JD: Just poles. Boy, that’s really something.

Myon: Yeah. And you made that much money, and you weren’t getting but seven or eight cents a pound for your fish?

Agnes: Shee, when we was getting eight cents a pound, we was getting plenty!

Myon: I remember we was getting around ten cents a pound for our fish then, eh?  I don’t remember exactly, but in them times around ten cents.

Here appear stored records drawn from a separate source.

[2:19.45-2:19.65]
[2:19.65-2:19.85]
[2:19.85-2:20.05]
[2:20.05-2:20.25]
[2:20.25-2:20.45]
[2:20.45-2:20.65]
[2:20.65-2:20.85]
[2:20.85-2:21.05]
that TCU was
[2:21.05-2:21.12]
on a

That was a pretty good price.

JD: That was around 1938, somewhere in there?

Myon: Umhm. 

JD: And then when the war broke out, 1940, let’s say, the price of fish must have gone up pretty good, eh? 

Myon: A little bit, Jim, umhm. But they had boats come there and pay as high as 25 cents, some boats out of Houma. You know, make a run when they needed fish like that? That was Joe Spagnol, we used to call him, that’s a Houma boat.  Come in there, them other boat had to come up [in price] with him, you know?  He’d raise the price when he needed fish, you see, that’s why he’d come in. 

JD: And y’all would sell to him.

Myon: Well, we’d sell some.Try to keep him in there to hold the price up.